Issue: How are attorney’s fees for a prevailing party to be evaluated for ‘reasonableness’ pursuant to the Fair Labor Standards Act (FLSA) under the Lodestar approach?
|Area of Law:||Employee Law, Litigation & Procedure|
|Keywords:||Attorney fees; Fair Labor Standards Act (FLSA); Reasonable hourly rate|
|Cited Cases:||168 F.3d 423; 465 U.S. 886; 836 F.2d 1292|
In calculating the lodestar amount, federal courts must first determine a reasonable hourly rate for the services provided by the prevailing party’s attorney. “A reasonable hourly rate is the prevailing market rate in the relevant legal community for similar services by lawyers of reasonably comparable skills, experience, and reputation.” Norman v. Housing Auth. of City of Mongtomery, 836 F.2d 1292, 1299 (11th Cir. 1988).FN1 The party seeking to recover attorney’s fees bears the burden of “supplying the court with specific and detailed evidence from which the court can determine the reasonably hourly rate.” Id. at 1303. Testimony that a stated fee is reasonable is unsatisfactory to meet this burden. Id. Instead, “the best information available to the court is usually a range of fees set by the market place.” Id. at 1301. Moreover, “[t]he court is itself an expert on the question [of attorney’s fees] and may consider its own knowledge and experience concerning reasonable and proper fees.” Id. at 1303.
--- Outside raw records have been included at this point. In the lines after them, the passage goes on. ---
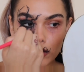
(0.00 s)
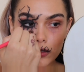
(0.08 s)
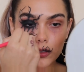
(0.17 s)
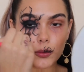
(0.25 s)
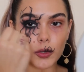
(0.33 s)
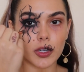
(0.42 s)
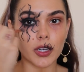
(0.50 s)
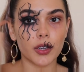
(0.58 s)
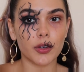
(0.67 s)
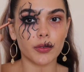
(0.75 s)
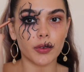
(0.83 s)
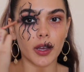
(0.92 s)
So I'm going
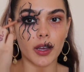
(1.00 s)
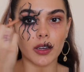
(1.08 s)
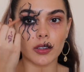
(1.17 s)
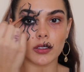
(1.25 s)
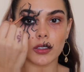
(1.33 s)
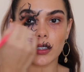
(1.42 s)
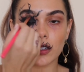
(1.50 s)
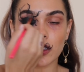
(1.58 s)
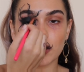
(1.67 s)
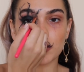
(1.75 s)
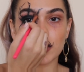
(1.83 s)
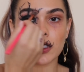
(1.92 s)
around and then
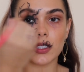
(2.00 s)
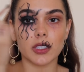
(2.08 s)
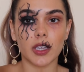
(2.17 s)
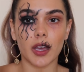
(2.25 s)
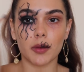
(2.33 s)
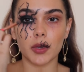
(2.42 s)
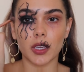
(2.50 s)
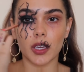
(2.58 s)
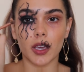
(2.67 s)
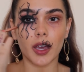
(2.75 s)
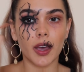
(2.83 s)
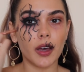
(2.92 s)
I'm just dabbing it
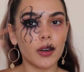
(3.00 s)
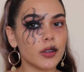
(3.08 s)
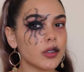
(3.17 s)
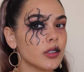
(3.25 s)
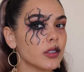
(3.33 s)
out.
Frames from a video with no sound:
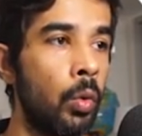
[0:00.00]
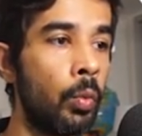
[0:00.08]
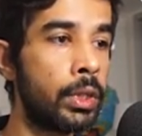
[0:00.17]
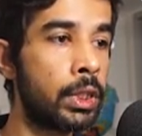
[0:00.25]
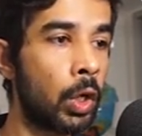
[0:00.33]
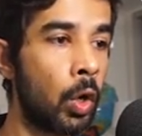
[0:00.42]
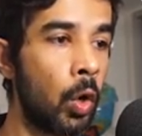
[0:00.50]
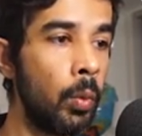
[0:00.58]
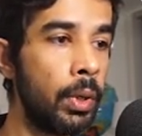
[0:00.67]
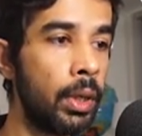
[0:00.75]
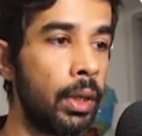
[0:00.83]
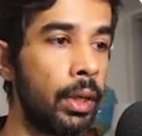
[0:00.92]
With
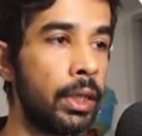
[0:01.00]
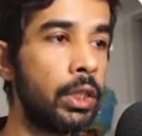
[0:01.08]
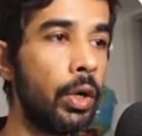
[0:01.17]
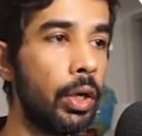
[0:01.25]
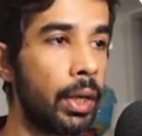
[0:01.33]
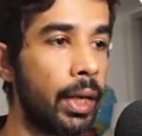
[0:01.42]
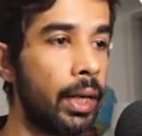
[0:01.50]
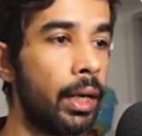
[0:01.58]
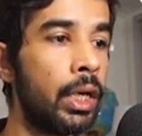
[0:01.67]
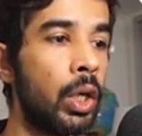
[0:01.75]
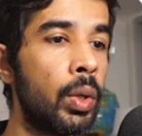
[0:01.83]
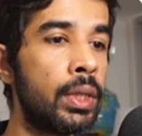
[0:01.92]
scoped, it's going to get a
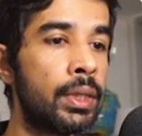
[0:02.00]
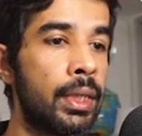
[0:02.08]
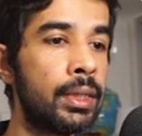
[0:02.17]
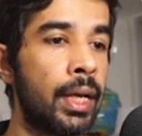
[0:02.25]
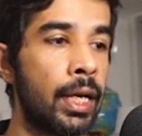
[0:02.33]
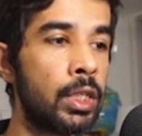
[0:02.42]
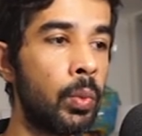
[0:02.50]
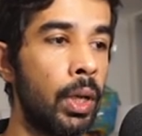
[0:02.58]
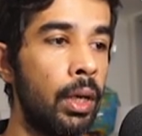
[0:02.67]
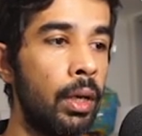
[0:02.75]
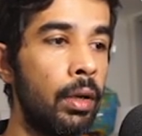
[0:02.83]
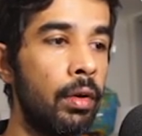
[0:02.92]
new instance as
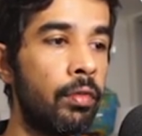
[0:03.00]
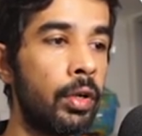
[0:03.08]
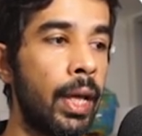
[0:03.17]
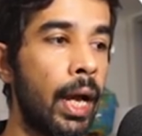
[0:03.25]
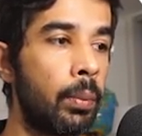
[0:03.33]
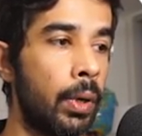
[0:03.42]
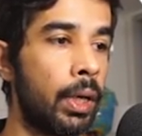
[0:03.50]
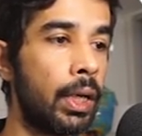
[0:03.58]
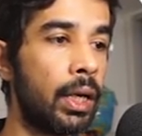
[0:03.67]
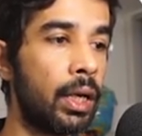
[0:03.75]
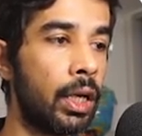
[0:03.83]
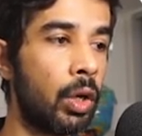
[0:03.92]
well for that
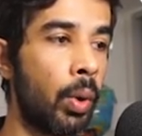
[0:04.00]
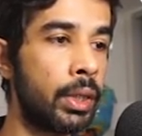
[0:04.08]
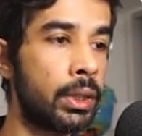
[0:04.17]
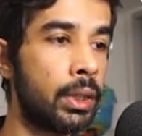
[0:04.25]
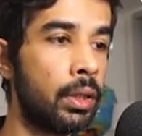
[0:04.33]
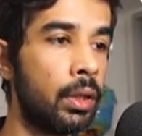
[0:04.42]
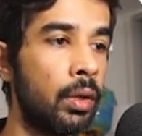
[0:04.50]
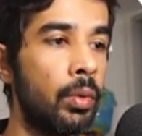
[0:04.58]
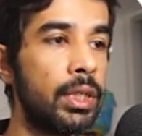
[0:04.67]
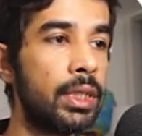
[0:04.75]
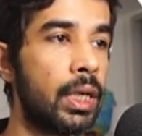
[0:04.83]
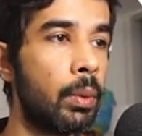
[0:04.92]
particular request,
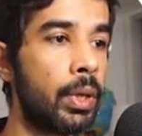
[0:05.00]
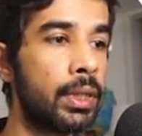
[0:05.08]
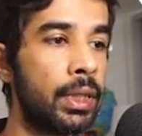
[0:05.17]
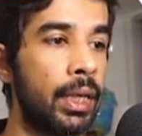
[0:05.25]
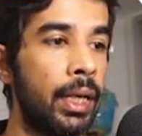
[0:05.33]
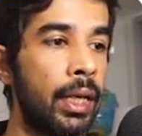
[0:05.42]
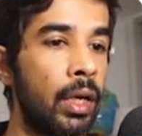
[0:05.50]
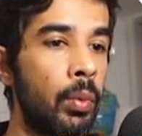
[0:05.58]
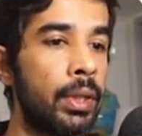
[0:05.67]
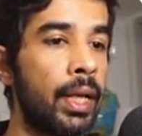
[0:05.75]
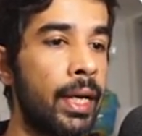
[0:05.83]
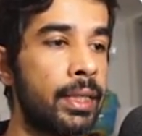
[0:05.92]
which is represented here
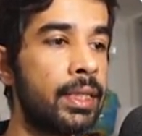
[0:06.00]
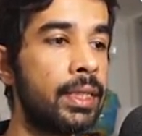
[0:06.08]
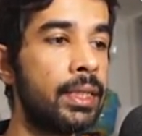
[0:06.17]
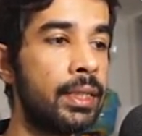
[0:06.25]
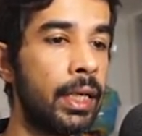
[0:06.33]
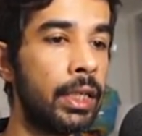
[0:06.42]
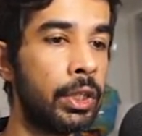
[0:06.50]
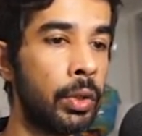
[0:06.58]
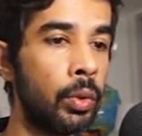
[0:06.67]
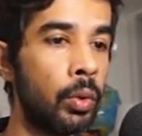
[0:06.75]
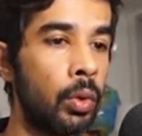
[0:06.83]
with SC2.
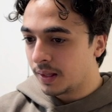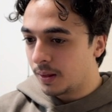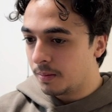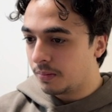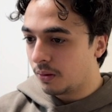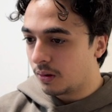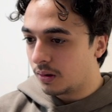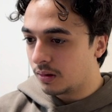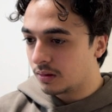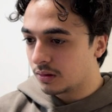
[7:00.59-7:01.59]

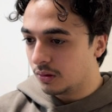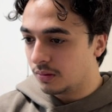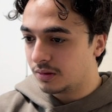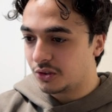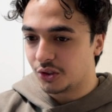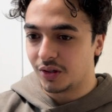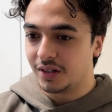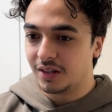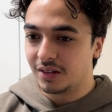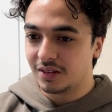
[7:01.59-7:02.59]
Import, cool, it's just right
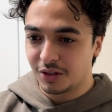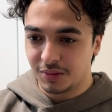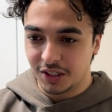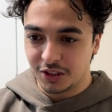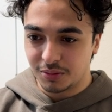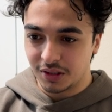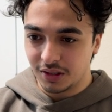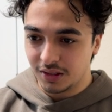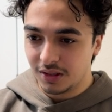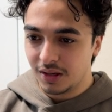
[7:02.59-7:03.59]
here. Documentation is pretty
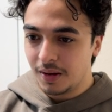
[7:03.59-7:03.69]
good.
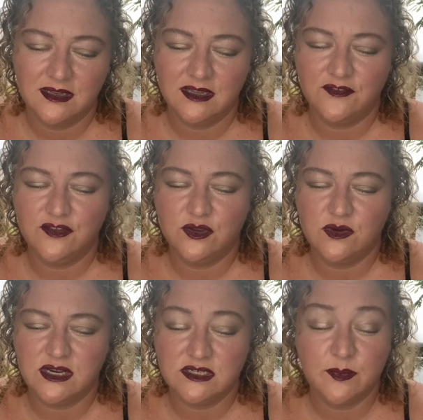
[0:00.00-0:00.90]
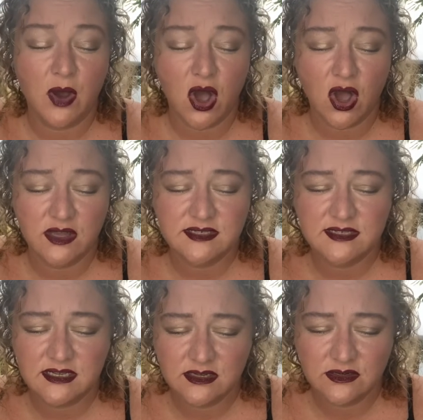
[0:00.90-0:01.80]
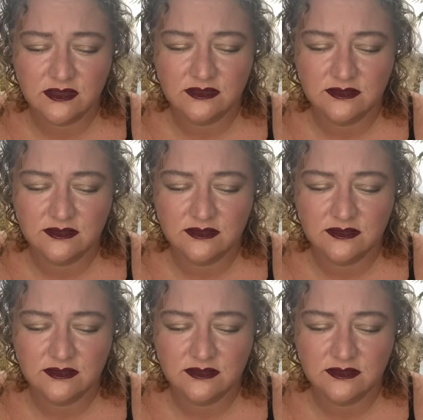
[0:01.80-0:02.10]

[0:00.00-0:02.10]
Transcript: If you need to pause here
Conclusory statements about reasonableness are not satisfactory. Norman, 836 F.2d at 1301. The party seeking to recover fees must offer “specific and detailed evidence from which the court can determine the reasonably hourly rate.” See id. at 1303; see also Oliva v. Infinite Energy, Inc., No. 1:11-cv-232-MP-GRJ, 2013 U.S. Dist. LEXIS 180117 (N.D. Fla. Dec. 24, 2013) (explaining that the statement “I know of many fee awards that exceed the rate of $295 per hour” was not informative as […]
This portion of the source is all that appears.